Molte sono le cose che non vanno. E’ una brutta storia. Buzzi è stato detenuto negli anni ’70 e ’80 per omicidio e nonostante questo la sua cooperativa era associata alla Lega Coop. Superficialità? Pressapochismo? Improvvisazione? Chissà. Sta di fatto che i “mondi di mezzo” emanano tanfa, sono viscosi, putridi e allo stesso tempo seducono. C’è poco da fare. Insomma il “povero” Poletti non è stato – quanto meno – lesto nel “leggere” chi si trovava di fronte. Una colpa grave anzi gravissima. Quell’associazione malavitosa inedita e pericolosa per livello di abilità nel penetrare nei diversi ambienti economici-istituzionali ha costruito ponti, cunicoli, entrature senza che nessuno se ne accorgesse. Il mondo non è per i marziani. Il pianeta Marte è lontano. Poletti non si è accorto di nulla, non sospettava di niente e più che altro, non si è mai chiesto chi erano i personaggi che l’attorniavano e perché?
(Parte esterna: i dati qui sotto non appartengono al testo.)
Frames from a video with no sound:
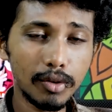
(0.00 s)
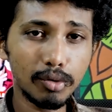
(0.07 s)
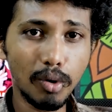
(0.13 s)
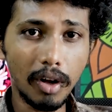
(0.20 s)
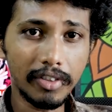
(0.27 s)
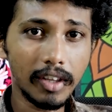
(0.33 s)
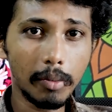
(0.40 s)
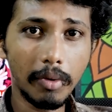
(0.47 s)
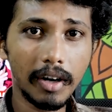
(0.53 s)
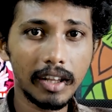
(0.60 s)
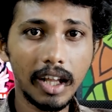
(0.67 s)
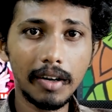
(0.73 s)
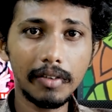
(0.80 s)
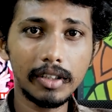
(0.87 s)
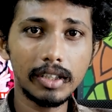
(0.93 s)
ஸோ அந்த
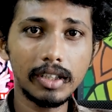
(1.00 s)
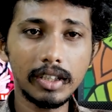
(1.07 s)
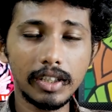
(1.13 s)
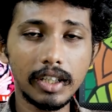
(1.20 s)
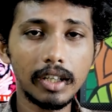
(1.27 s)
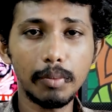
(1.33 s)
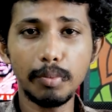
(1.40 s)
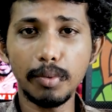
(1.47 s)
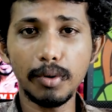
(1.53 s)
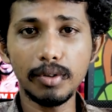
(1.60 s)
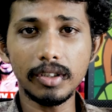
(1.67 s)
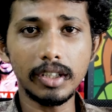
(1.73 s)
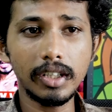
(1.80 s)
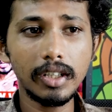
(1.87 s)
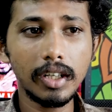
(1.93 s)
மாதிரி தான் வந்து இருக்க
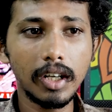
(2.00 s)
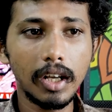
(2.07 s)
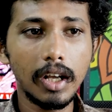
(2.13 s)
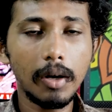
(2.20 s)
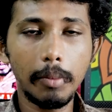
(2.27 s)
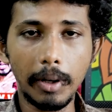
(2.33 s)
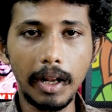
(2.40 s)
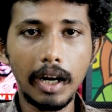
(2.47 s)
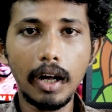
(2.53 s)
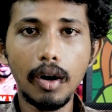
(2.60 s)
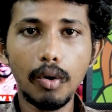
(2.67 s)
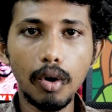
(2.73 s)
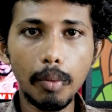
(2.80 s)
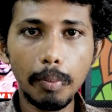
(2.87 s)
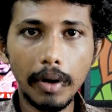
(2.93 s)
போகுது பட்
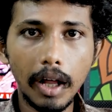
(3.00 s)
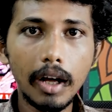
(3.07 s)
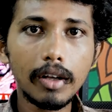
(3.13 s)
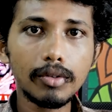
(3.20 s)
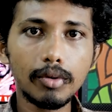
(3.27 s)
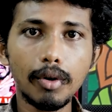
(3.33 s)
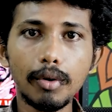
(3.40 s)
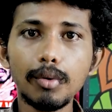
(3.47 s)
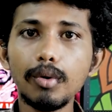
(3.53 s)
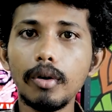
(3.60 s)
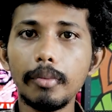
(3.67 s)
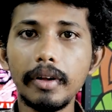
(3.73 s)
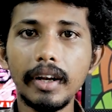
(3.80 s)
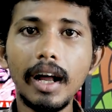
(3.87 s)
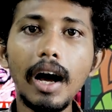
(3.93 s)
ஆனால் ஓப்பனாக சொல்லணும்
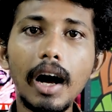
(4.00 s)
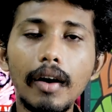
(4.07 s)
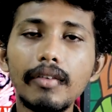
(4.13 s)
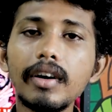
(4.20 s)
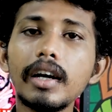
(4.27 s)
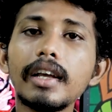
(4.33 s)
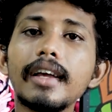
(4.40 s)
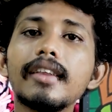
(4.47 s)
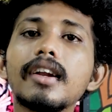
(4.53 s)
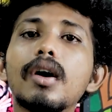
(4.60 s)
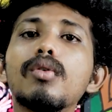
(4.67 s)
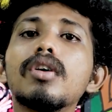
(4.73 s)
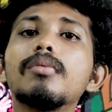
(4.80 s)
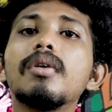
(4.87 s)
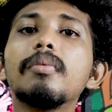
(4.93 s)
அப்படின்னா அவங்களுக்கு
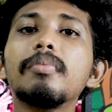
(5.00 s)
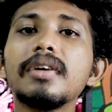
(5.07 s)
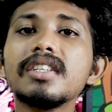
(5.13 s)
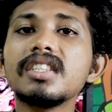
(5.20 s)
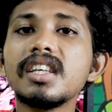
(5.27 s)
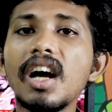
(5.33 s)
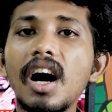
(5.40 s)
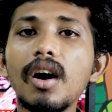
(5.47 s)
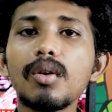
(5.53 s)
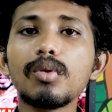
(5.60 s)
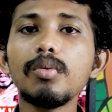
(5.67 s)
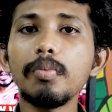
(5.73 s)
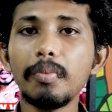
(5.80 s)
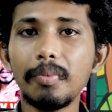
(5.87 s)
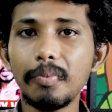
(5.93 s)
எதிராகவும் நம்ம பேசி
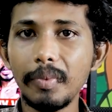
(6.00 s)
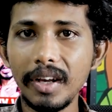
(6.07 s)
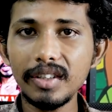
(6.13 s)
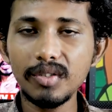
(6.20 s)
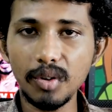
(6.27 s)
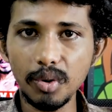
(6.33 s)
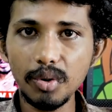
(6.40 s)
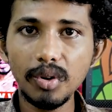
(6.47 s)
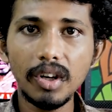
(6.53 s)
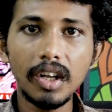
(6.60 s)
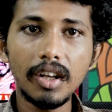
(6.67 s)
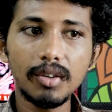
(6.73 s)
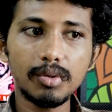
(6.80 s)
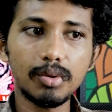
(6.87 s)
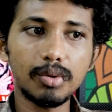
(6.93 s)
ஆகணும் பேசணும்
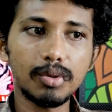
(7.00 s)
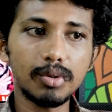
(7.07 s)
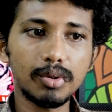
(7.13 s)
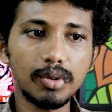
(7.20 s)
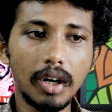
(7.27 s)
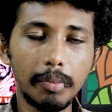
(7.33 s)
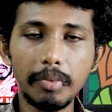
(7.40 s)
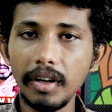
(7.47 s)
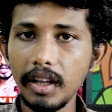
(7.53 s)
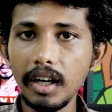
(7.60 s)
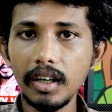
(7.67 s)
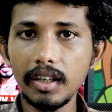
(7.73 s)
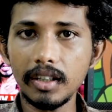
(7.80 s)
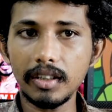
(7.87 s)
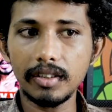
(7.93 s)
ஸோ அப்படி
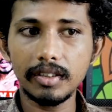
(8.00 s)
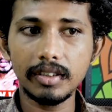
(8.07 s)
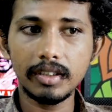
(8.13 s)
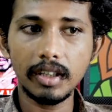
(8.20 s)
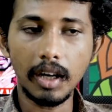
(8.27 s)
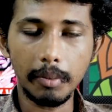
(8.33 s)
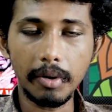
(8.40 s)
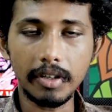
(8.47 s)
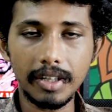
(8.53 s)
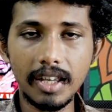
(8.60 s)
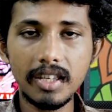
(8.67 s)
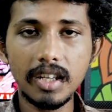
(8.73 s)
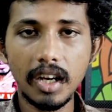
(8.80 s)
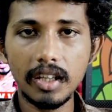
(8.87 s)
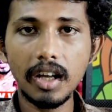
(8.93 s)
தான் அப்படி
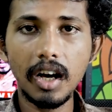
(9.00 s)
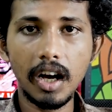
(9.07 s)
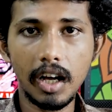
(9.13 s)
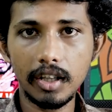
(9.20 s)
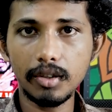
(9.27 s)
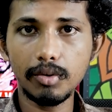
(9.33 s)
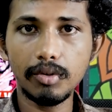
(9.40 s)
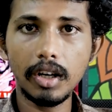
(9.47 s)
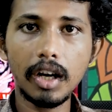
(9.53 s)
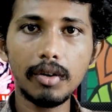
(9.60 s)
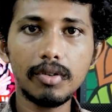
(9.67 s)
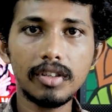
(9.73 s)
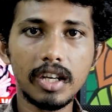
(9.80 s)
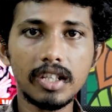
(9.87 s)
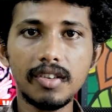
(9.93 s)
செஞ்சால் தான்
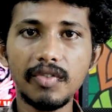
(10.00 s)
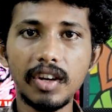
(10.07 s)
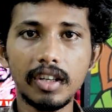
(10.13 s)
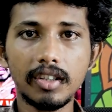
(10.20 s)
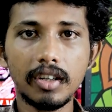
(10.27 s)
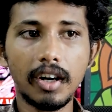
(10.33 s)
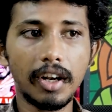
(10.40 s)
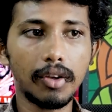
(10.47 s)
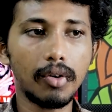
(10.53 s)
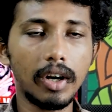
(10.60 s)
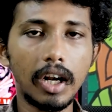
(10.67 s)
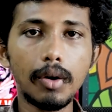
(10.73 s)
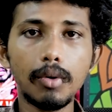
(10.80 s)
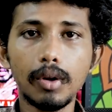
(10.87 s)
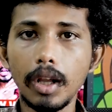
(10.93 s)
அதுக்குண்டான ஒரு ஜஸ்டிஃபிகேஷன் கிடைக்கும்
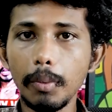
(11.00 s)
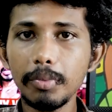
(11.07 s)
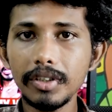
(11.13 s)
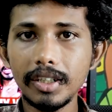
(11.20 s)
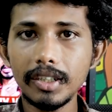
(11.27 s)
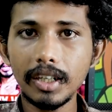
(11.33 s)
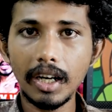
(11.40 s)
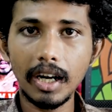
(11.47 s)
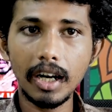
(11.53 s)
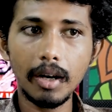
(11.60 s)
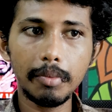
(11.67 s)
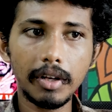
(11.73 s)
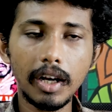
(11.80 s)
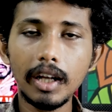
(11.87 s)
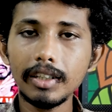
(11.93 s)
ஏன்னா ஒரு தப்பு செஞ்சுருக்காங்க
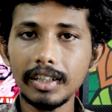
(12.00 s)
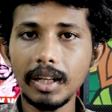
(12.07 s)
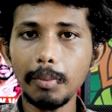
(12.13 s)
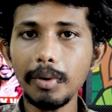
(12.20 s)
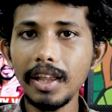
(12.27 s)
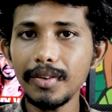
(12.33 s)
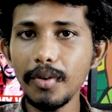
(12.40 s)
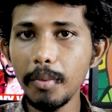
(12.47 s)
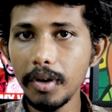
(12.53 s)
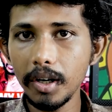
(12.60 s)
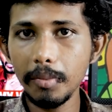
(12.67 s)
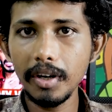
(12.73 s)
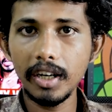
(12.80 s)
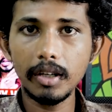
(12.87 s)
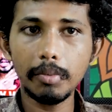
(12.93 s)
அப்படின்னா அந்த தப்பில் இவன்
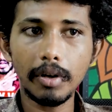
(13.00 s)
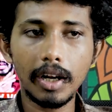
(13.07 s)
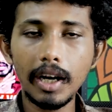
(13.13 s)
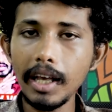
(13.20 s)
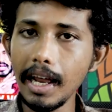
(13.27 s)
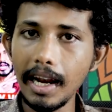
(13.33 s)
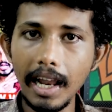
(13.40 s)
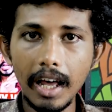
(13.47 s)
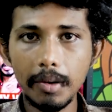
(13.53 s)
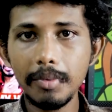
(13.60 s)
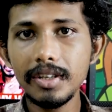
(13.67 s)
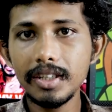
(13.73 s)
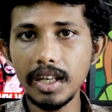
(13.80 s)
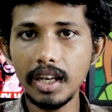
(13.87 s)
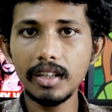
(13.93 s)
மட்டுமே ஈடுபடலை
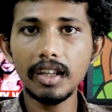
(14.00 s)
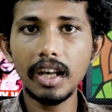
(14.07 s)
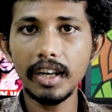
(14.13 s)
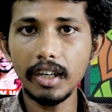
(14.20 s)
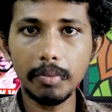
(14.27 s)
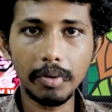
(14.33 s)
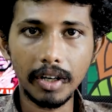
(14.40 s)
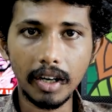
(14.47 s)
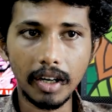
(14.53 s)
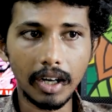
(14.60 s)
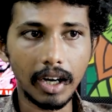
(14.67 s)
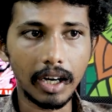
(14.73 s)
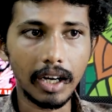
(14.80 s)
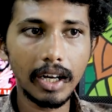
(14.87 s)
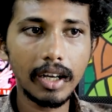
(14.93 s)
எல்லாருமே சேர்த்து தான்
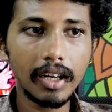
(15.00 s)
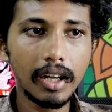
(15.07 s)
ஈடுபட்டிருக்காங்க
Dalla clamorosa inchiesta giudiziaria emerge un Paese senza speranze, dilaniato, imploso. Il quadro è avvilente. Leggere le intercettazioni ambientali, i colloqui telefonici, ripercorrere quelle fitte trame di rapporti e relazioni davvero si ha la sensazione che ormai la metastasi abbia invaso il cuore, le membra, i muscoli dell’Italia. Caro ministro sarà anche sgradevole tirarla in ballo per una foto di quattro anni fa ma addirittura a maggio il pregiudicato Buzzi nel corso di un’assemblea della sua cooperativa la salutava con “Un augurio di buon lavoro al ministro, nostro ex Presidente nazionale che più volte ha partecipato alle nostre assemblee”. Troppa familiarità, cordialità, cortesia verso il capo di un dicastero sensibile e strategico per la cricca fascio mafiosa. Per questo e tanto altro (occorrerebbe indagare affondo nel mondo delle coop) le dimissioni del ministro del Lavoro dovrebbero essere – in un paese normale – un atto dovuto gradevole.